DAKAR (Senegal) :
The attacks took place on the same day that Niger announced that Presidential elections would go to a second round on February 21
MORE than 100 civilians were killed in Niger over the weekend by extremists who attacked two villages, as insurgent violence mounts in the West African nation. The attacks on the western villages of Tchombangou and Zaroumdareye took place on the same day that Niger announced that Presidential elections would go to a second round on February 21. Nigers Prime Minister Brigi Rafini visited the two villages on Sunday.
“We came to provide moral support and present the condolences of the president of the republic, the government and the entire Niger nation,” he said. The villages in the insecure Tillaberi region were attacked Saturday after residents killed two rebel fighters, local officials said. Niger will hold three days of national mourning over the attack, the Government said. The Government is strengthening security in the area of the attacks near the border with Mali and will provide support to those living there, it said in a statement after an emergency Cabinet meeting called by President Mahamadou Issoufou late on Monday.

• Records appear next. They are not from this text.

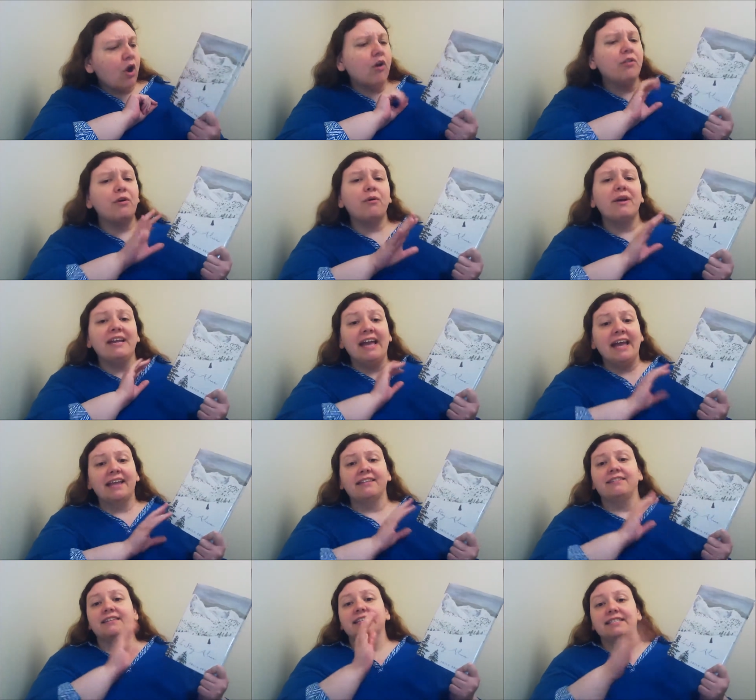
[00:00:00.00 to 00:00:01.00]
Although,
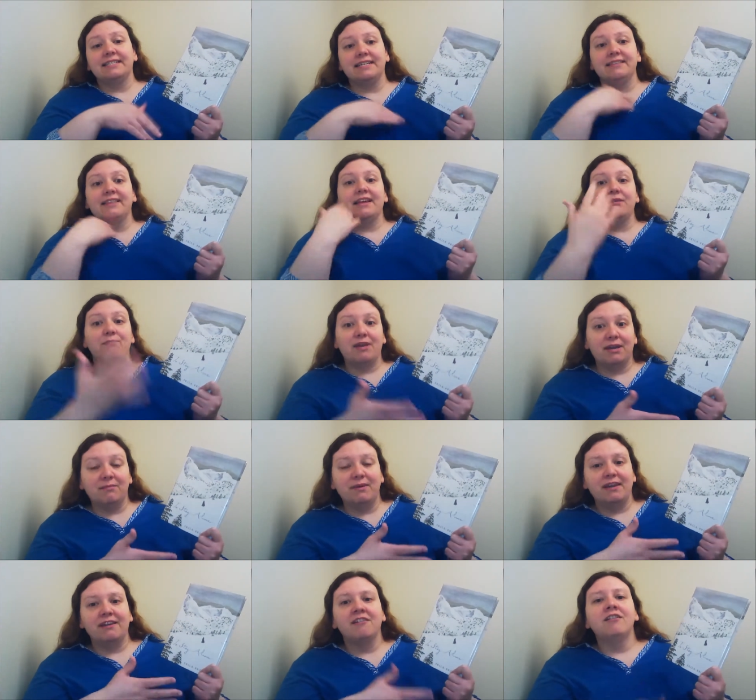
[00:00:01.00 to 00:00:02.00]
again, this did then
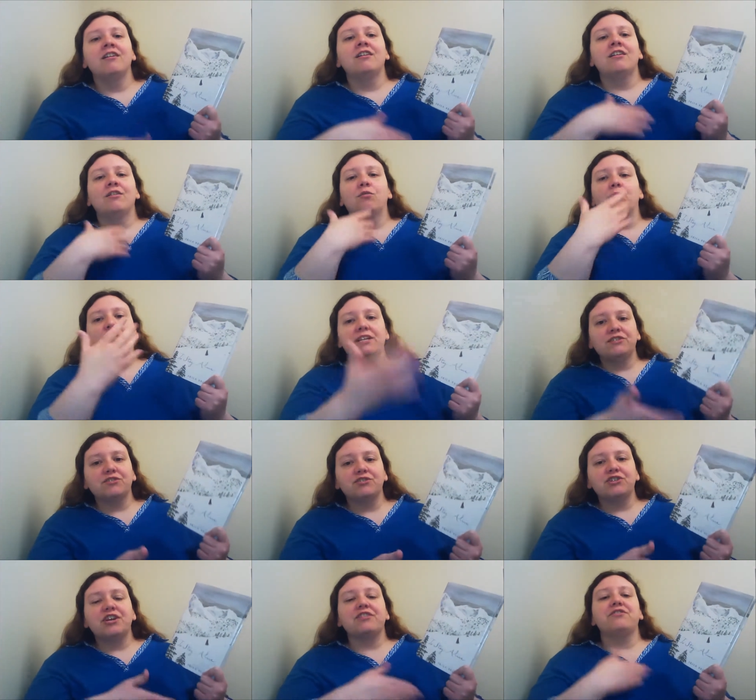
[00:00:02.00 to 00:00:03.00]
make me
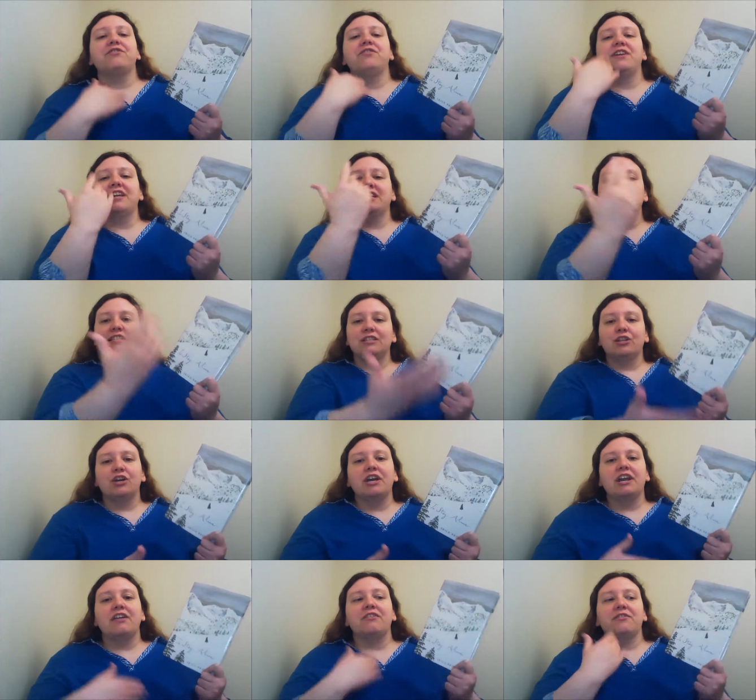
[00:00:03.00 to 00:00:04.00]
research other things,
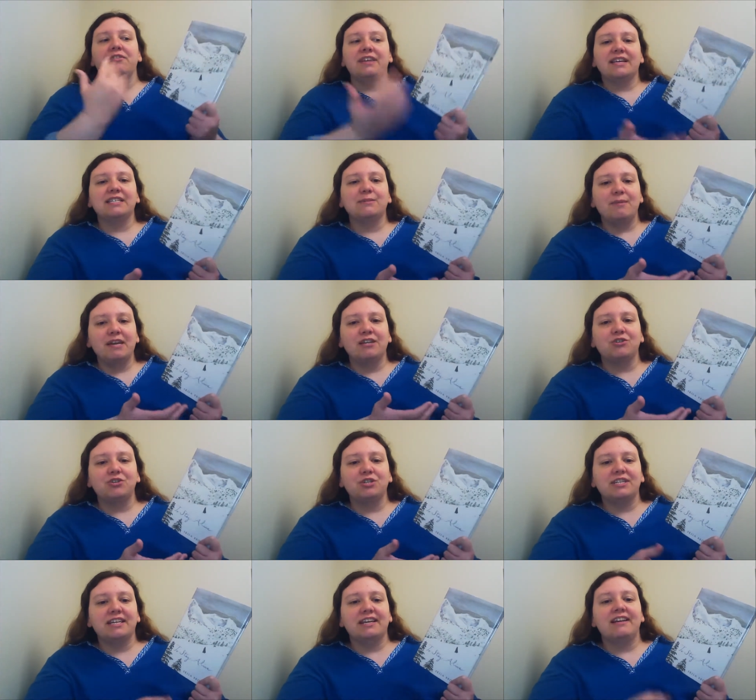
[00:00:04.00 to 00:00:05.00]
look at other things, be
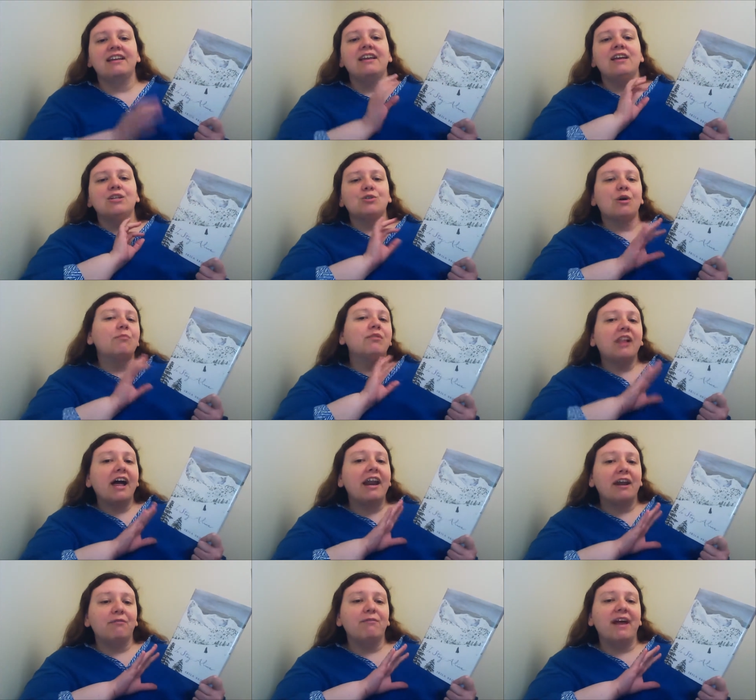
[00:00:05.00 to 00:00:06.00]
interested. So I'm
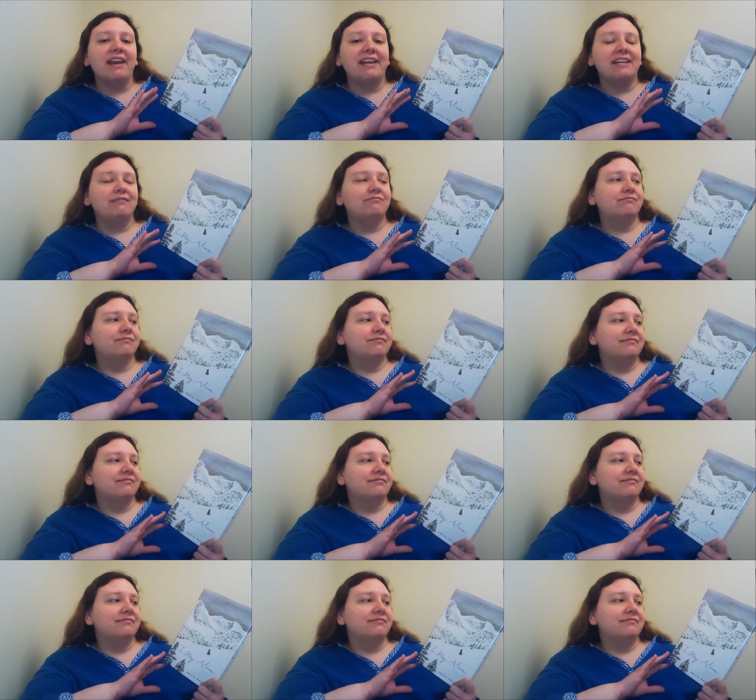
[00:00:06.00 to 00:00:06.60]
glad I read it.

The attacks are among the deadliest in Niger and come on the heels of several others, including one by the Islamic State West Africa Province in the Diffa region a few weeks ago in which dozens of people were killed. Niger and neighbouring Burkina Faso and Mali are battling the spread of deadly extremist violence which is displacing large numbers of people, despite the presence of thousands of regional and international troops. A year ago, extremists staged mass attacks on Niger’s military in the Tillaberi region, killing more than 70 in December 2019 and more than 89 in January 2020.
The area is also where four US Special Forces soldiers were killed along with five Nigerien colleagues in October 2017. While no group has claimed responsibility for Saturday’s killings, the Islamic State in the Greater Sahara has been mounting attacks there for some time. Niger is pressed on all sides by extremist groups and must deal with spillover instability from both Mali and Nigeria. The cross-border conflict has become more deadly as it mixes with local Niger dynamics.